What side effects are associated with this type of intervention?

Common treatments for asthma include inhaled corticosteroids (ICS), long-acting beta agonists (LABAs), leukotriene receptor antagonists, and biologics. ICS can cause side effects such as oral thrush, hoarseness, and, in high doses, systemic effects like adrenal suppression. LABAs may lead to tremors, palpitations, and, rarely, cardiac arrhythmias. Leukotriene receptor antagonists, like montelukast, can cause headaches, gastrointestinal disturbances, and neuropsychiatric events.
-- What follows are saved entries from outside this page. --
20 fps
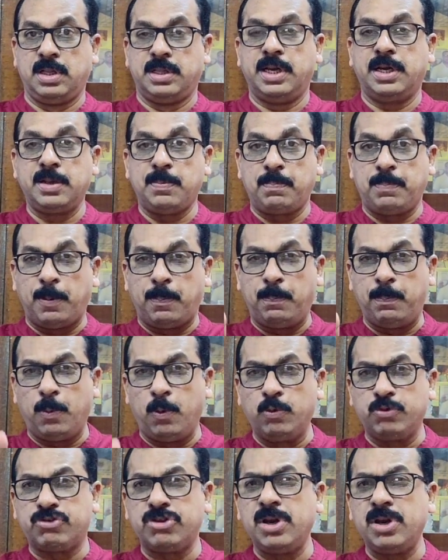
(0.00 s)
That a
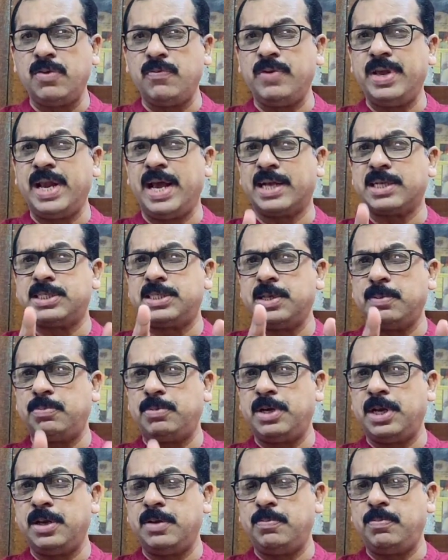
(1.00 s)
proposal when
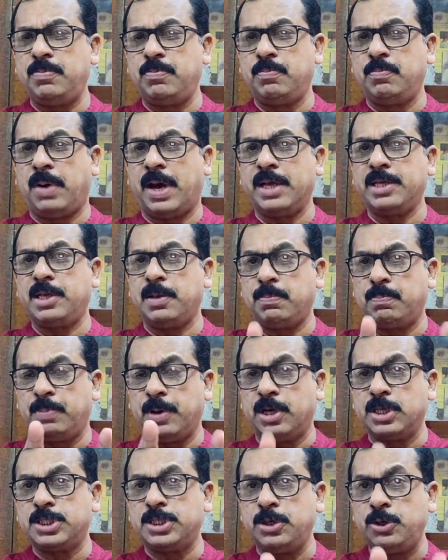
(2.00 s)
accepted by the
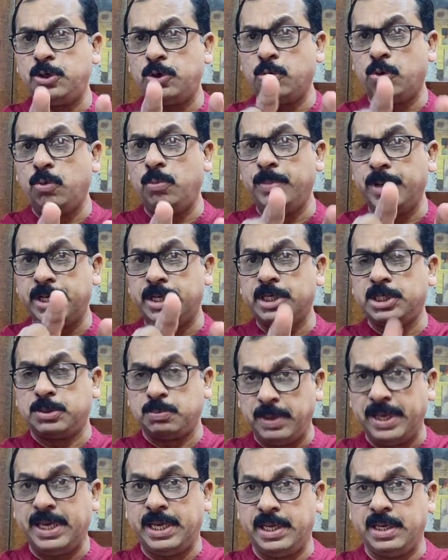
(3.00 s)
person to whom it
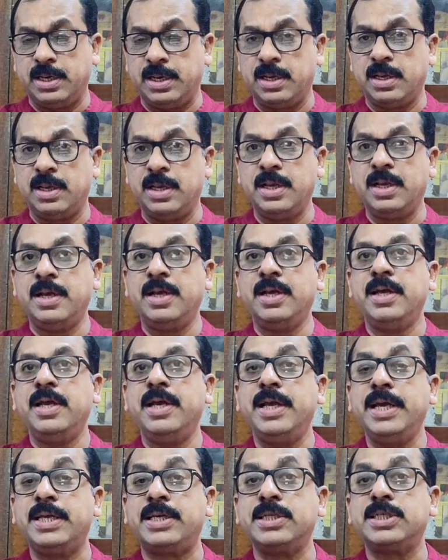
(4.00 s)
is made,
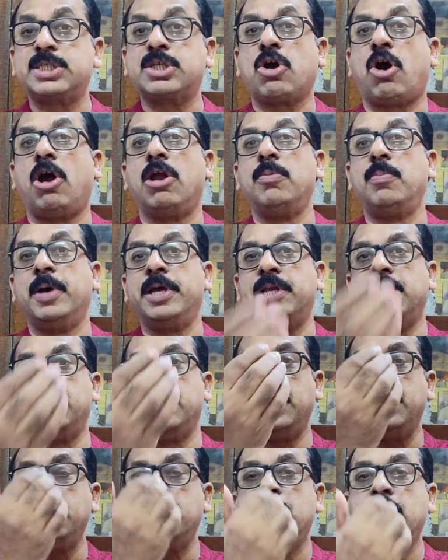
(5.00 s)
it is called by the
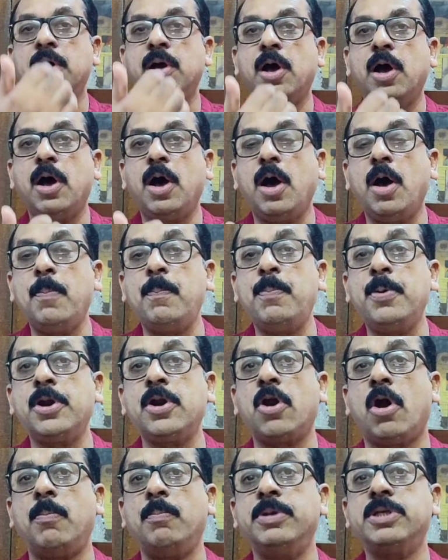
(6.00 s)
name a
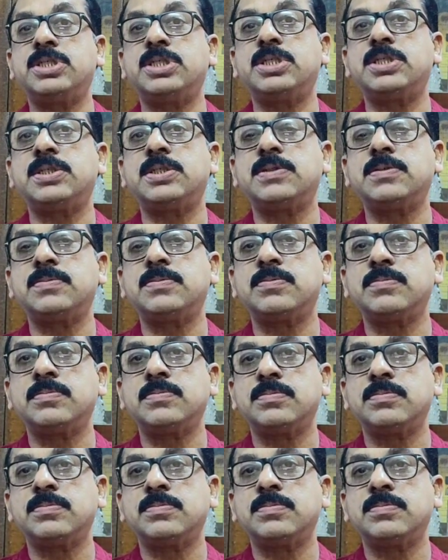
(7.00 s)
promise.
Biologics, such as monoclonal antibodies, can result in injection site reactions, headache, and an increased risk of infections. Specific side effects for SC lunsekimig are not detailed, but it is likely to share similar profiles with other biologics used in asthma treatment.

What prior FDA approvals exist?

The FDA has approved several advanced therapies for the treatment of moderate-to-severe asthma, particularly biologics targeting specific pathways involved in the inflammatory process. Notable examples include omalizumab (Xolair), which targets IgE, mepolizumab (Nucala) and reslizumab (Cinqair), which target IL-5, and dupilumab (Dupixent), which targets the IL-4 receptor alpha. These treatments are typically used as add-on therapies for patients who do not achieve adequate control with standard inhaled corticosteroids and long-acting beta agonists (LABAs).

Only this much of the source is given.